Minister of Local Government, Environmental Affairs and Development Planning
Whether any complaints lodged against different departments of the City of Cape Town relating to the price manipulation of tenders have been brought to his attention; if so, what are the relevant details?
The City is not aware of any complaints made against any departments within the City relating to price manipulation of tenders. The City is however aware of an investigation by the Commercial Crimes Unit against a City supplier, (The Construction Company), relating to alleged fraud. The investigation is ongoing and no further details have been disclosed by the Commercial Crimes Unit.
The City’s Supply Chain Management bid committee system is geared to provide for a sufficient degree of segregation of duties in order to protect the integrity of the system and ensure a fair, transparent, cost effective, competitive and equitable SCM process.
The Bid Evaluation Committees (BEC) is responsible to ensure that any award recommended for approval is compliant to all applicable legislative requirements, and that such award is value for money.
The BEC assesses an offer to determine value for money/ fair pricing by testing the offer against a range of criteria. The City’s prescribed value for money principles to be assessed includes, but is not limited to:
- Historical pricing is understood against current market trends
- Taking into account economic factors such as inflation, ROE, the pricing of a good or service is reasonable and within the market range
- Consideration of the Preferential elements on pricing (local content, B-BBEE premium)
- The balance between quality and pricing is achieved
- Consider market pricing and benchmark prices; and
- Consider the impact of economies of scale / bulk buying and its impact on pricing.
- Conducting market research on the supplier industry prior to tendering
Prior to making an award, the Bid Adjudication Committee (BAC) interrogates recommendations and requires assurance that value for money was considered and whether certain prices are considered to be market related. If pricing is deemed high, the City enters into price negotiations to align the offered price with what is considered market related.
The negotiation procedure include:
- Negotiate a market-related price with the bidder scoring the highest points.
- If an agreement on appropriate price cannot be reached, negotiate with the 2nd or 3rd highest scoring bidders, or cancel the tender.
- Apply the foregoing principles to all written and formal written price quotations.
The above procedure is contingent on ensuring such a negotiation:
- does not allow any preferred bidder a second or unfair opportunity;
- is not to the detriment of any other bidder; and
- does not lead to a higher price than the bid as originally submitted.

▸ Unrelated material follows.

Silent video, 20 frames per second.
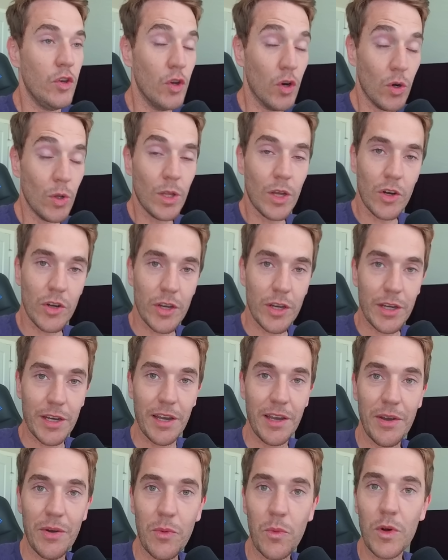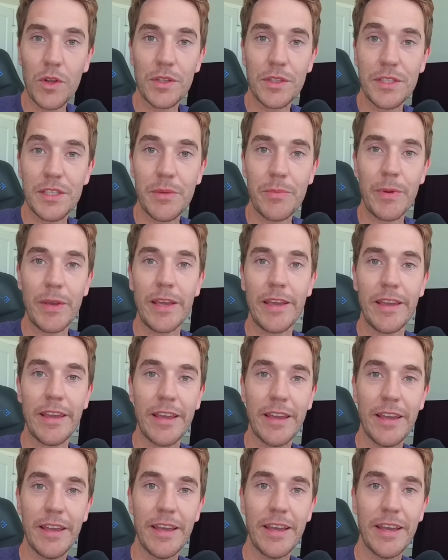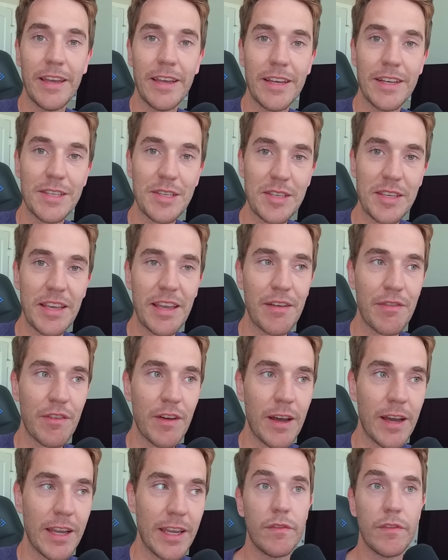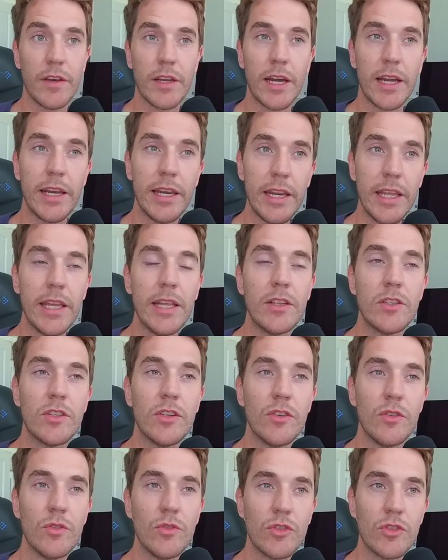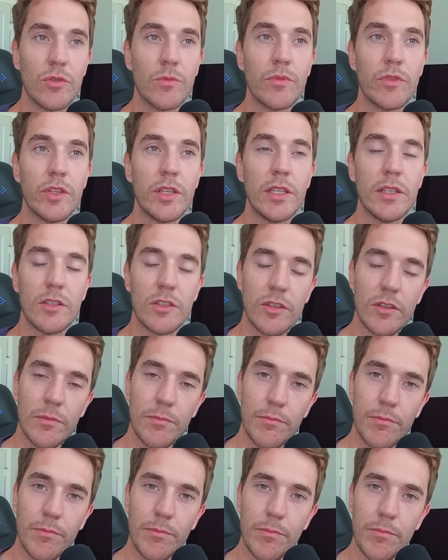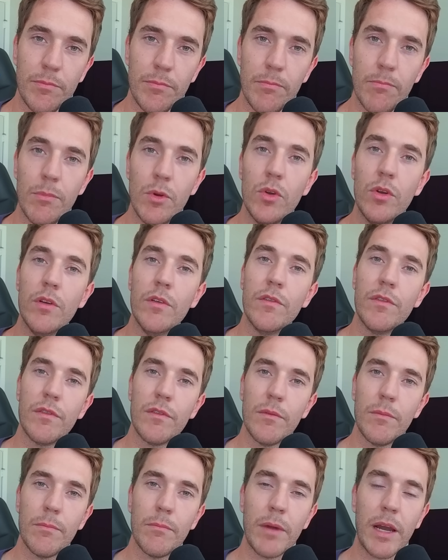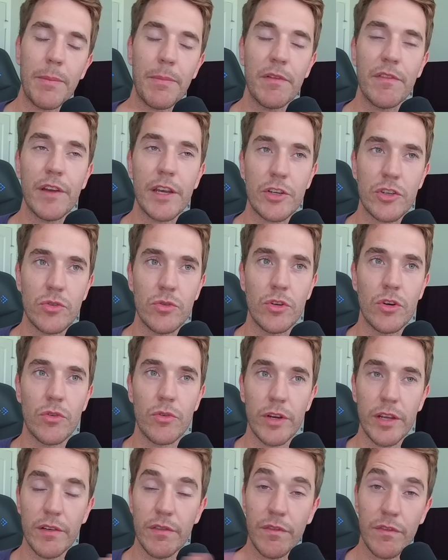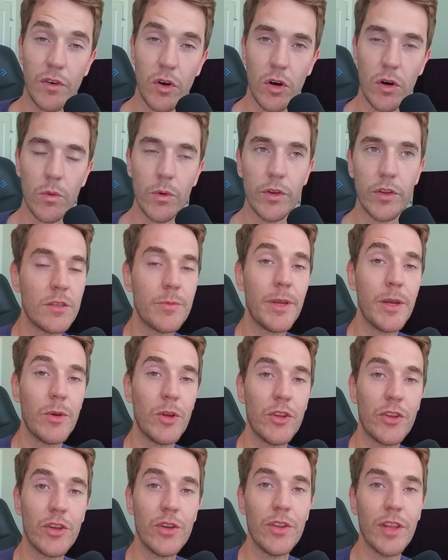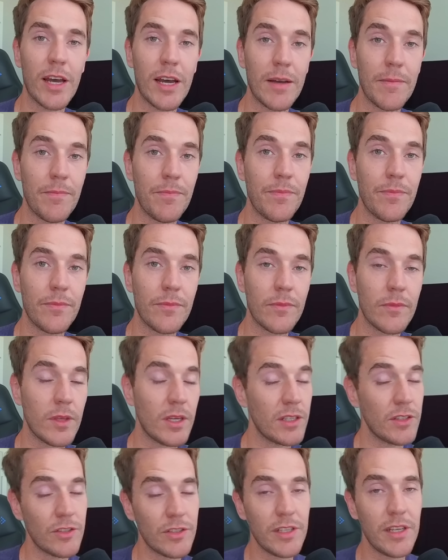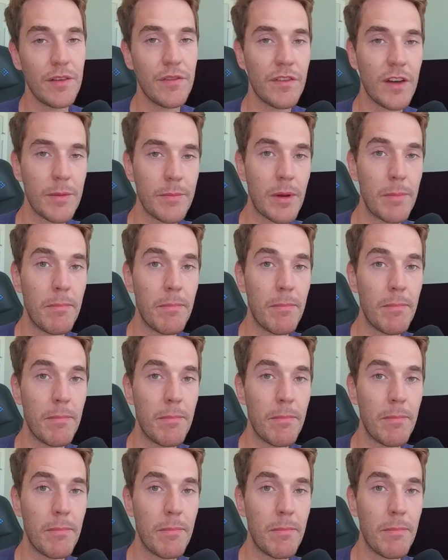no longer want to be a CFI and I need to do something to move my professional career forward, and to be able to do that I just need to find my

The City has recently undertaken a value for money assessment and analysed top 300 key goods and services procured and if prices paid are market-related.
The outcome of the analysis is that, in the 2021/22 financial year, the City paid market-related prices, or prices below market-related rates, for 85% of the items and services it procured. The remaining 15% of the commodities analysed were procured at prices slightly above market prices. Instances where the City pays above market prices is attributable to various reasons, inter alia, premiums due to legislative requirements, specialist activities, specialist commodities, impact of COVID-19 and loadshedding on manufacturing costs, weaker rand, global supply chain constraints, rising interest rates and unique specifications required by the City of Cape Town.
Sound ethical conduct by City departments, officials and suppliers remain paramount to ensuring value for money is achieved and service delivery obligations are fulfilled. To this end, the City has contract and project management processes in place to monitor all services and products provided by suppliers.